Setiap orang percaya yang juga adalah bagian dari kelompok masyarakat hendaknya waspada dan berhati-hati saat memasuki lapangan sosial yang menghubungkan diri-sendiri dengan orang-orang di sekitar. Tanpa kita sadari dan tanpa kita sengaja, baik secara langsung atau tidak, lingkungan kita sering mempengaruhi kita untuk masuk kedalam sistem persekongkolan yang merugikan pihak lain. Konspirasi, persekongkolan, kongkalikong cenderung sudah menjadi bentuk hubungan yang wajar dalam lingkungan sosial. 

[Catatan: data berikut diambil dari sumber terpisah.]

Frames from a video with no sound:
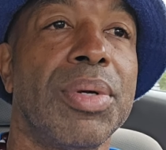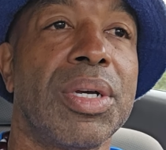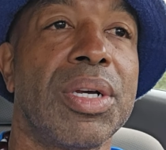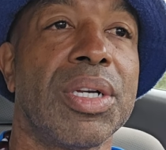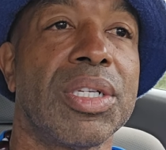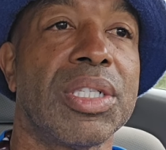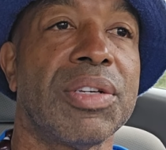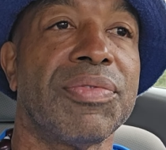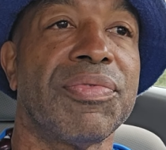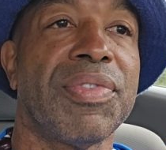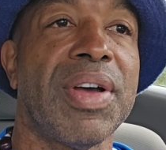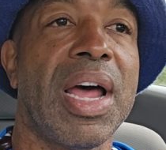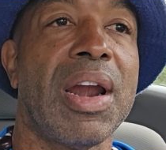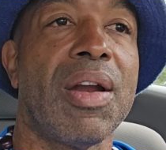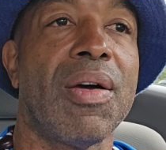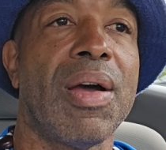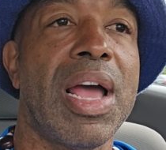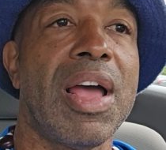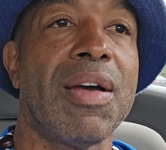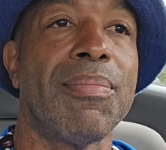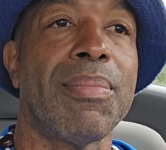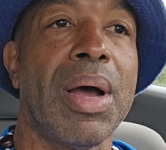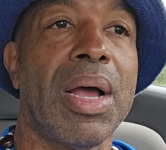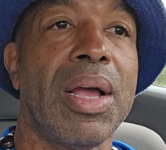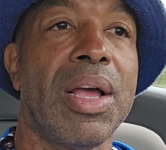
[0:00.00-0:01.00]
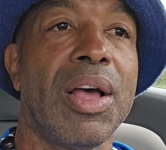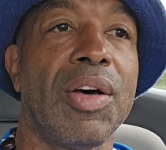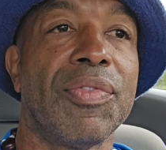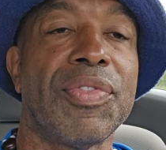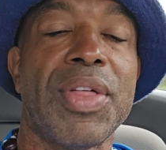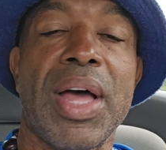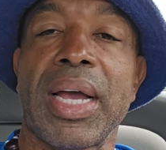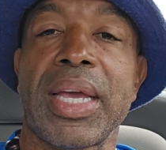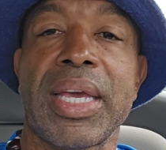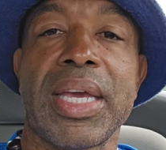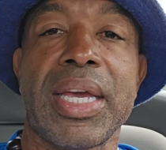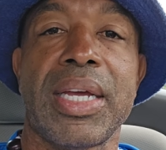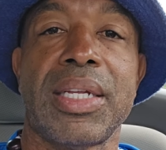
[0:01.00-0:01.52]
because if I don't have my
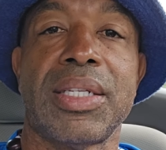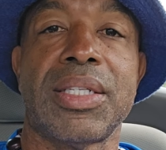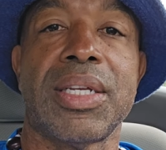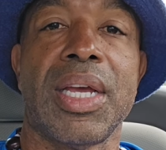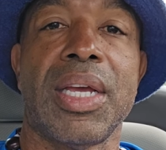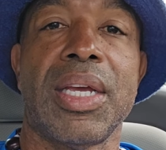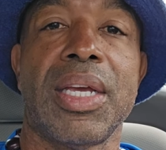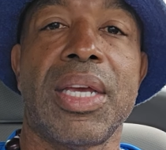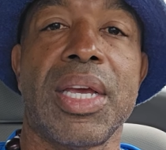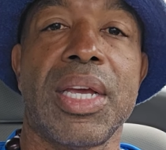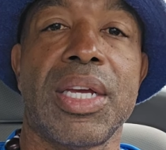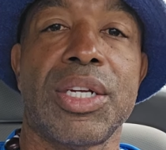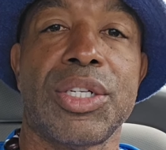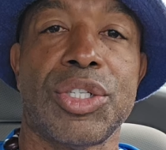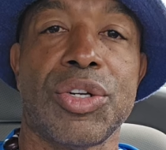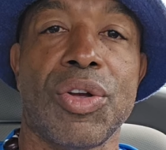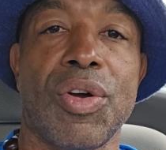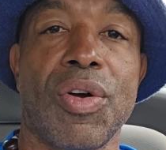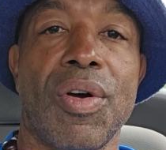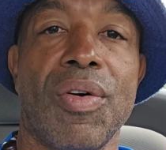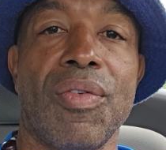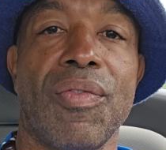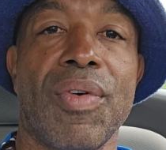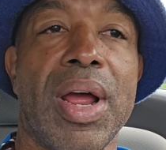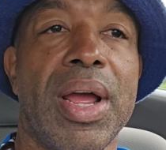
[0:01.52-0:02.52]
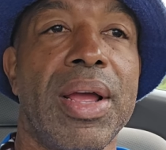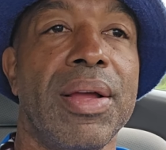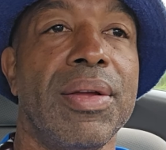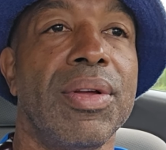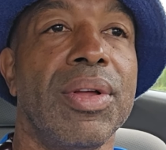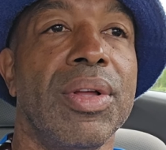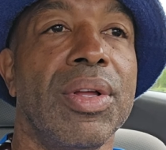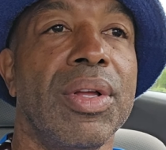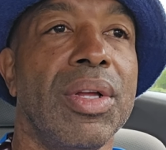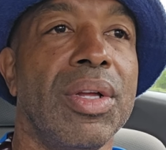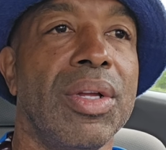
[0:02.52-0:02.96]
health, I can't take care of Sean, right?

Penting sekali bagi setiap orang percaya untuk sadar dan terjaga saat ia berada dalam kumpulan orang banyak. Jika ia berada dalam kumpulan orang percaya, maka hal itu tidak mengkhawatirkan, karena kumpulan orang percaya adalah kumpulan yang dilandasi oleh kehadiran Kristus di tengah-tengah mereka (Mat. 18:20). Sebaliknya, kumpulan plural adalah kumpulan yang memiliki lebih besar pengaruh bagi anggota di dalamnya. Sangat disayangkan jika orang percaya justru terpengaruh oleh faktor eksternal. Sudah seharusnya, faktor internal dalam diri orang percaya diberdayakan untuk mengantisipasi pengaruh-pengaruh eksternal yang berusaha menaklukkan faktor internal orang percaya.